Kamakura Corporation announced today that its monthly global index of troubled companies rose modestly in July to 6.5% of the global public company universe, an increase of 0.2% from June. The troubled company index has varied in range from 5.4% and 7.3% since November 2005. The modest rise in the number of troubled companies contrasts with the sharp rise in credit spreads, which reflect market liquidity and macro-economic factors above and beyond the default probability of the underlying corporate credit. The 17 year low point for the Kamakura troubled company index was 5.4% in March-May 2006. The 17-year high in the index was 28%, reached in September 2001, the worst part of the last recession. July 2007 global credit quality was better than 95.2% of the monthly periods since January 1990, down modestly from an 96.7% rank in June. The average value of the index has been 13.5% over the last 17 years. Kamakura defines a troubled company as a company whose default probability is in excess of 1%. The index now covers more than 19,200 public companies in 29 countries using the fourth generation version of Kamakura's advanced credit models.
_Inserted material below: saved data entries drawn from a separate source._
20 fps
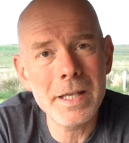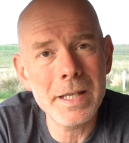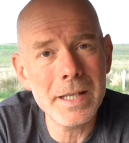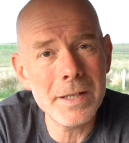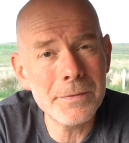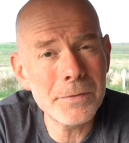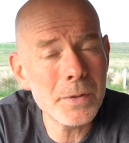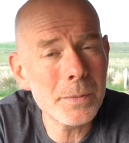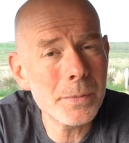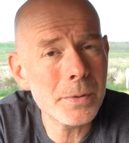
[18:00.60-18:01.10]

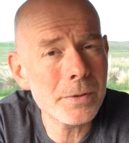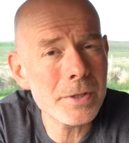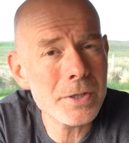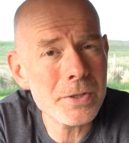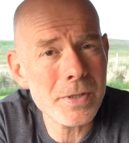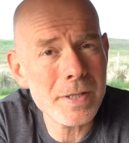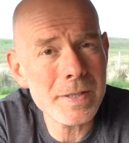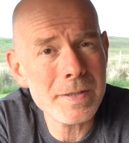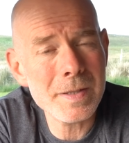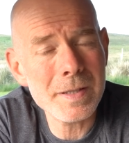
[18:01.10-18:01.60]
If you're more
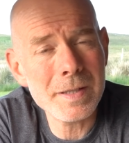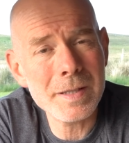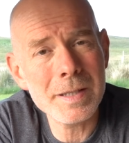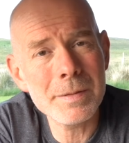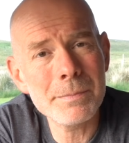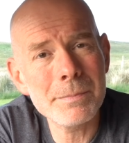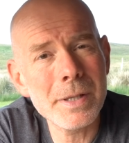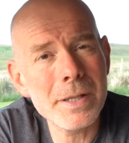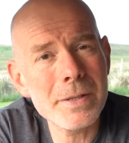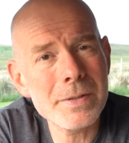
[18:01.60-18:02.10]
interested
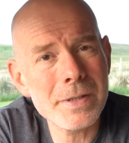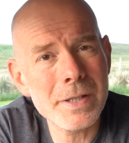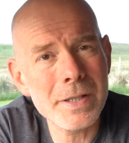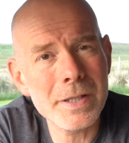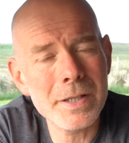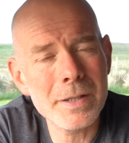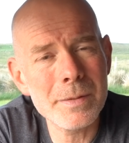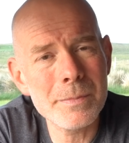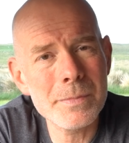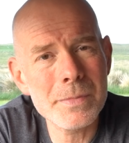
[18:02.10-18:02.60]
in
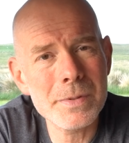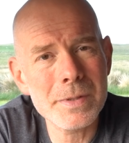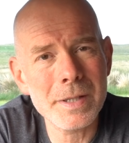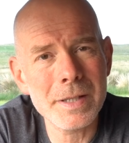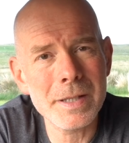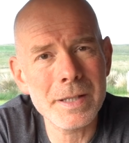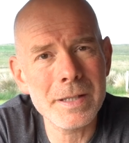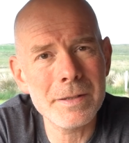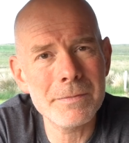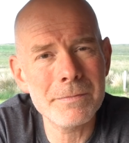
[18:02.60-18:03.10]
motorhomes
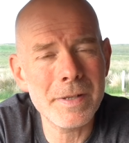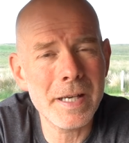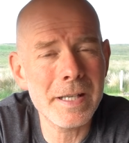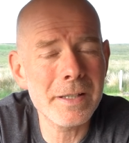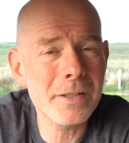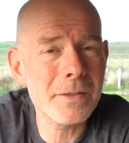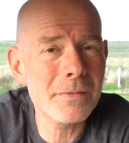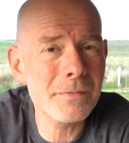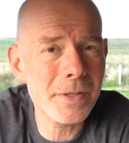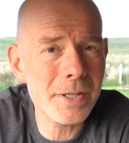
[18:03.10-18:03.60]
and van
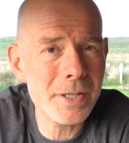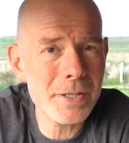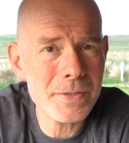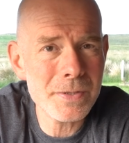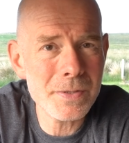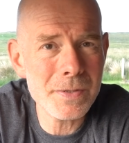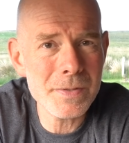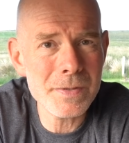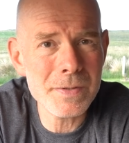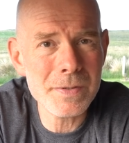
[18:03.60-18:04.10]

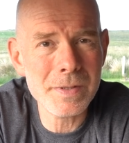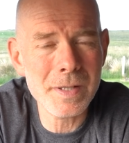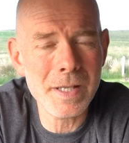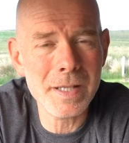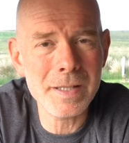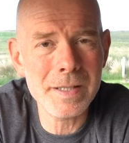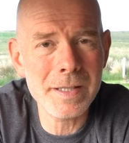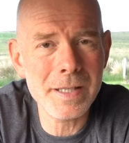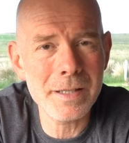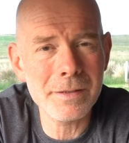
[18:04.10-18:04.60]
conversions,
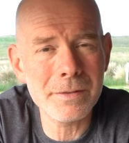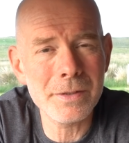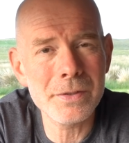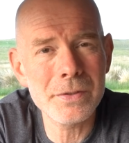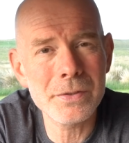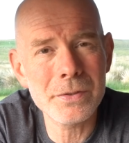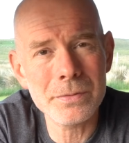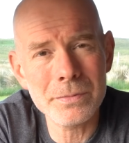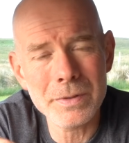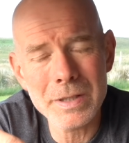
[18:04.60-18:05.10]
then there are
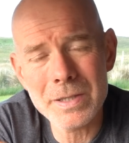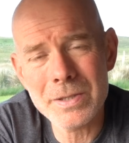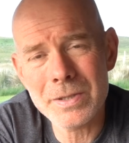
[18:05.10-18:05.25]
three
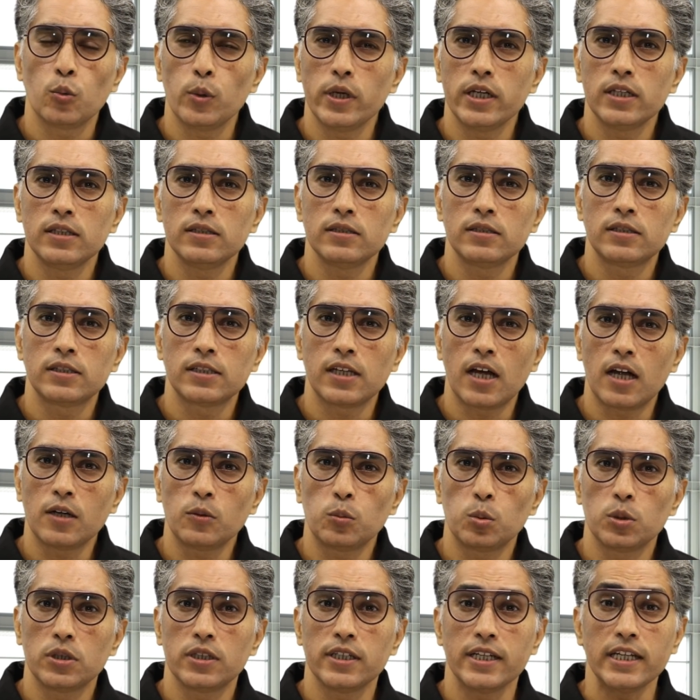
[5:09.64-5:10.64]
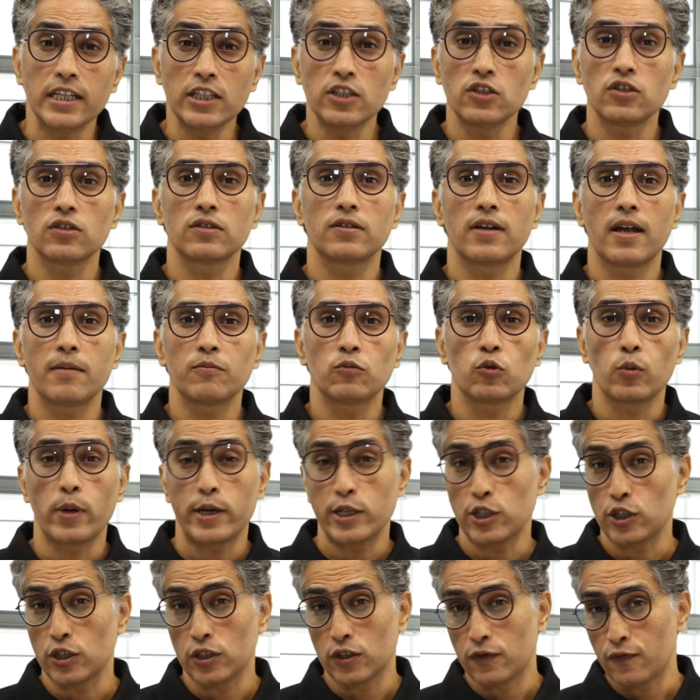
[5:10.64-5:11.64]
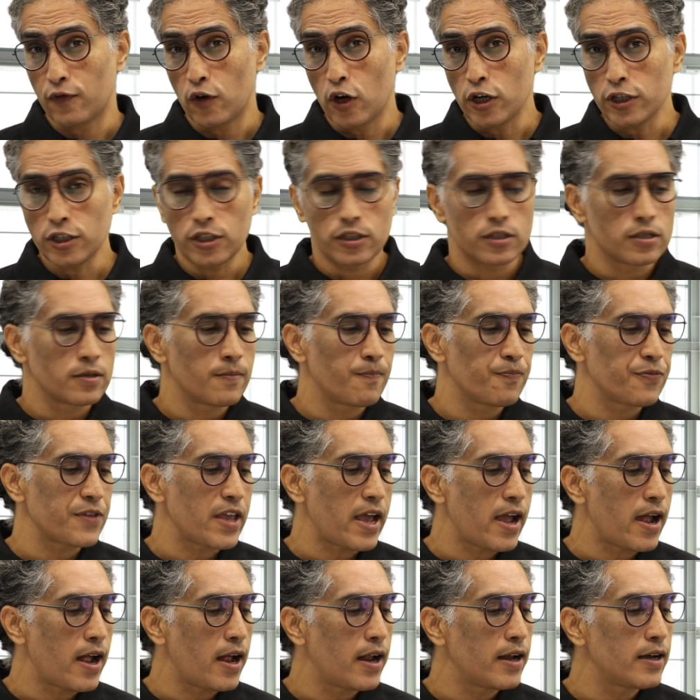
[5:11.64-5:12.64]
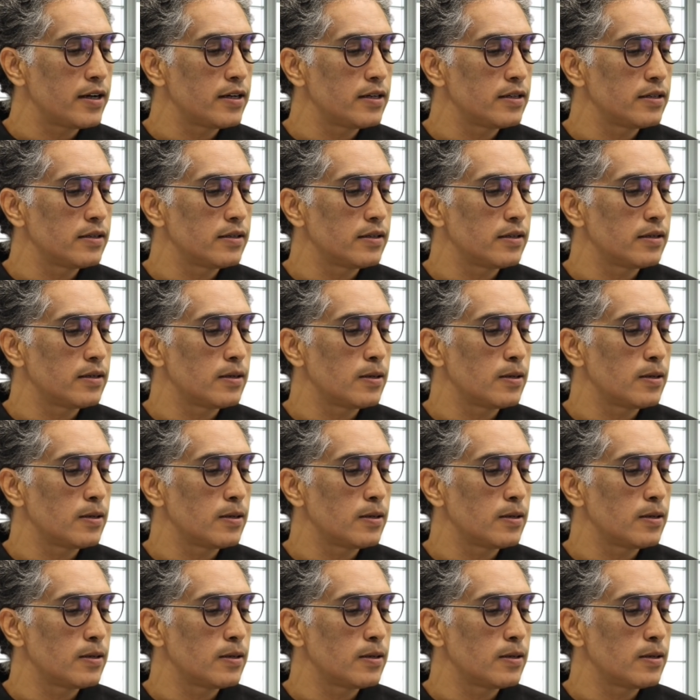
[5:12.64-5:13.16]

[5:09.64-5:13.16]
we'll start with the Instagram questions first, and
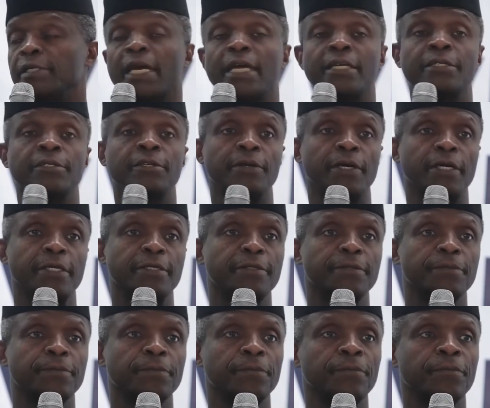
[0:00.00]
Nigerians.
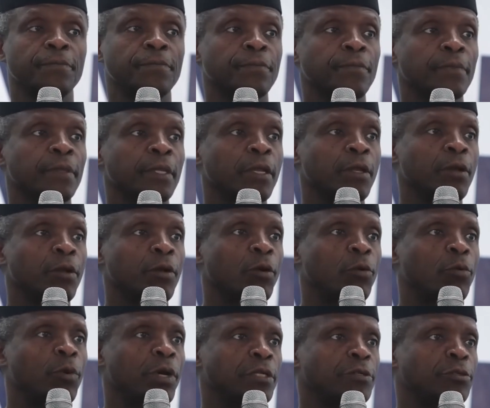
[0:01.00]

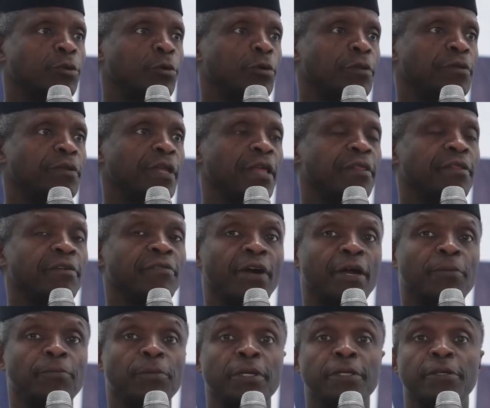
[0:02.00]
We're told that the
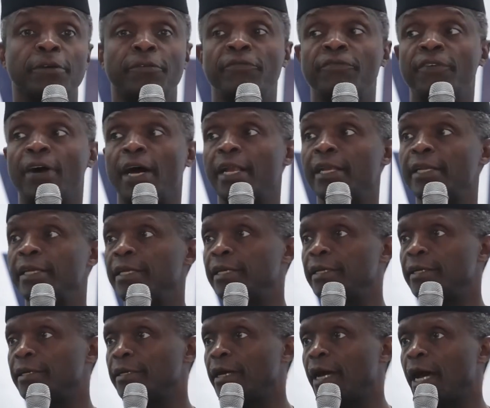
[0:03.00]
Vibranium Valley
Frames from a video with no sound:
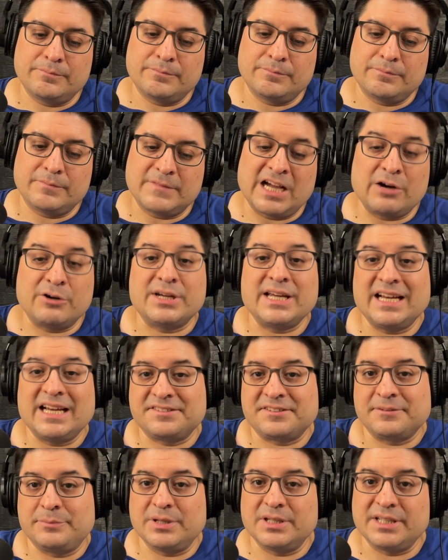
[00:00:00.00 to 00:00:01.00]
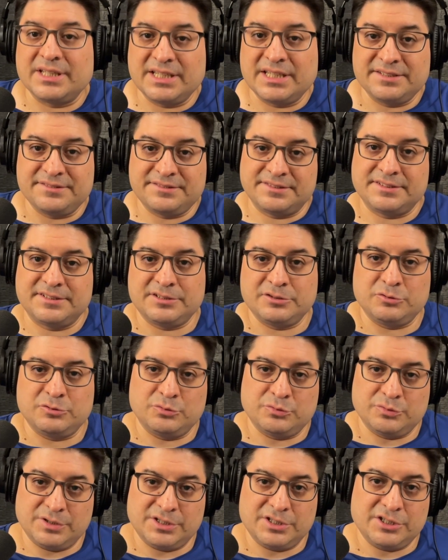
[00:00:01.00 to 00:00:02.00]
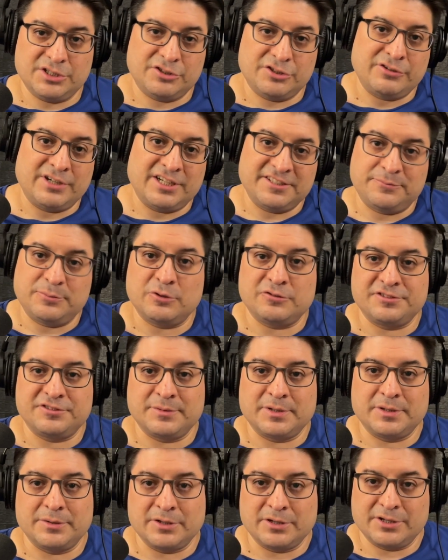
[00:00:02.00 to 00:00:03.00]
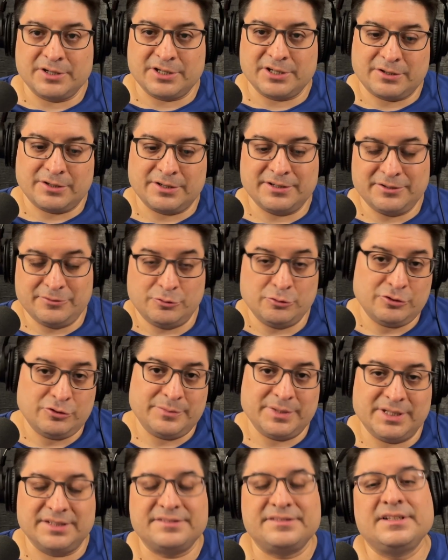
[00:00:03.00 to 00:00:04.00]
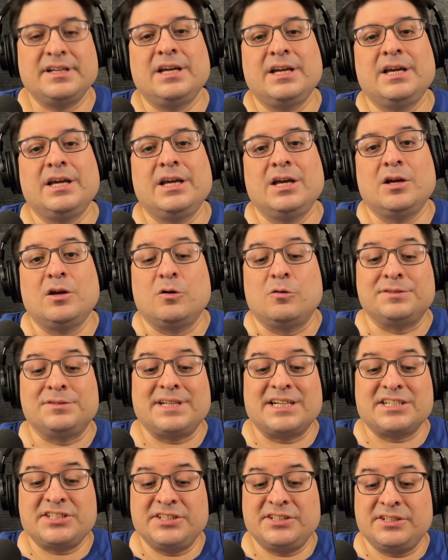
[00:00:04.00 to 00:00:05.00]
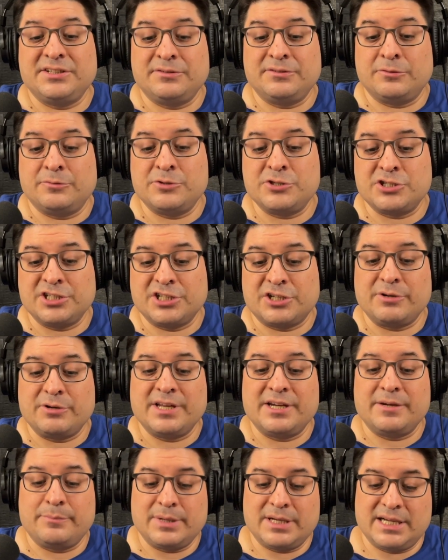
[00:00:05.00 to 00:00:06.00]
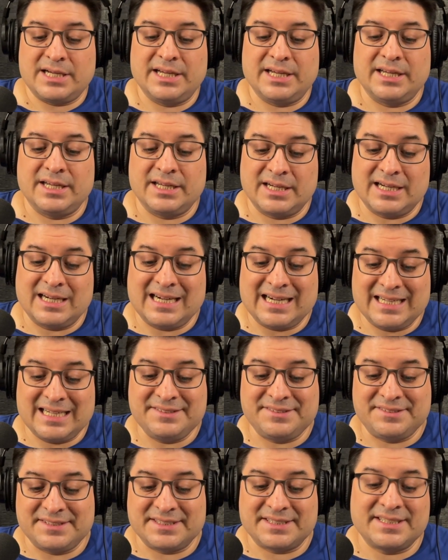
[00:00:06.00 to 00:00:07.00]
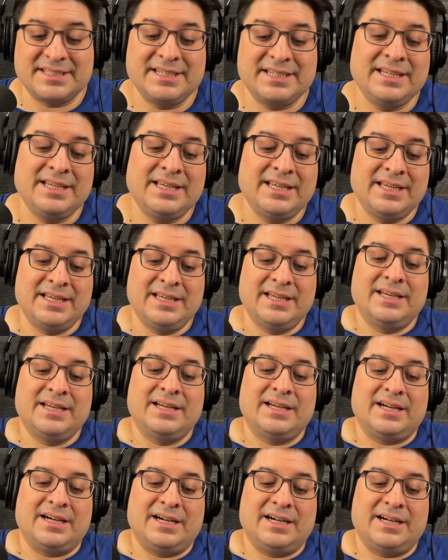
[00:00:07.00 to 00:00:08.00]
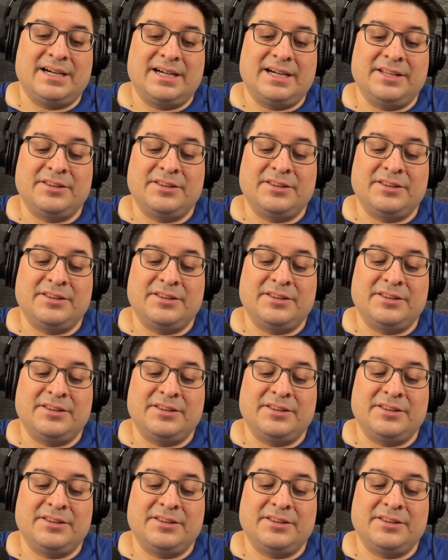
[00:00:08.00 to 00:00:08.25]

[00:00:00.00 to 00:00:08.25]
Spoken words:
outcast abilities to transpose them on normies was actually originally created by Isaac, and the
"Credit spreads continue to widen but the Kamakura troubled company index shows that actual default rates remain very low by historical standards," said Warren Sherman, Kamakura President and Chief Operating Officer. "Longer term default probabilities are rising for many companies, consistent with market expectations that we are moving into the more difficult phase of the credit cycle. Short term credit risk, which is what the troubled company index measures, remains low even after the tumultuous events of the past few weeks. The percentage of the global corporate universe with default probabilities between 1% and 5% increased from 4.4% of the universe in June to 4.7% of the universe in July. The percentage of companies with default probabilities between 5% and 10% remained unchanged at 0.9% of the universe. The percentage of the universe with default probabilities between 10 and 20% was also unchanged at 0.6% of the universe. The percentage of companies with default probabilities over 20% declined in July by 0.1% to 0.3% of the total universe."
Beginning in January 2006, Kamakura has moved to a global index covering 29 countries using the annualized one month default probability produced by the best performing credit model of the Kamakura Risk Information Services default and correlation service. The model used is the fourth generation Jarrow-Chava reduced form default probability, a formula that bases default predictions on a sophisticated combination of financial ratios, stock price history, and macro-economic factors. The countries currently covered by the index include Australia, Austria, Belgium, Brazil, Canada, Denmark, Finland, France, Germany, Hong Kong, India, Ireland, Israel, Italy, Japan, Luxemburg, Malaysia, the Netherlands, New Zealand, Norway, Singapore, South Africa, South Korea, Spain, Sweden, Switzerland, Taiwan, United Kingdom, and the United States.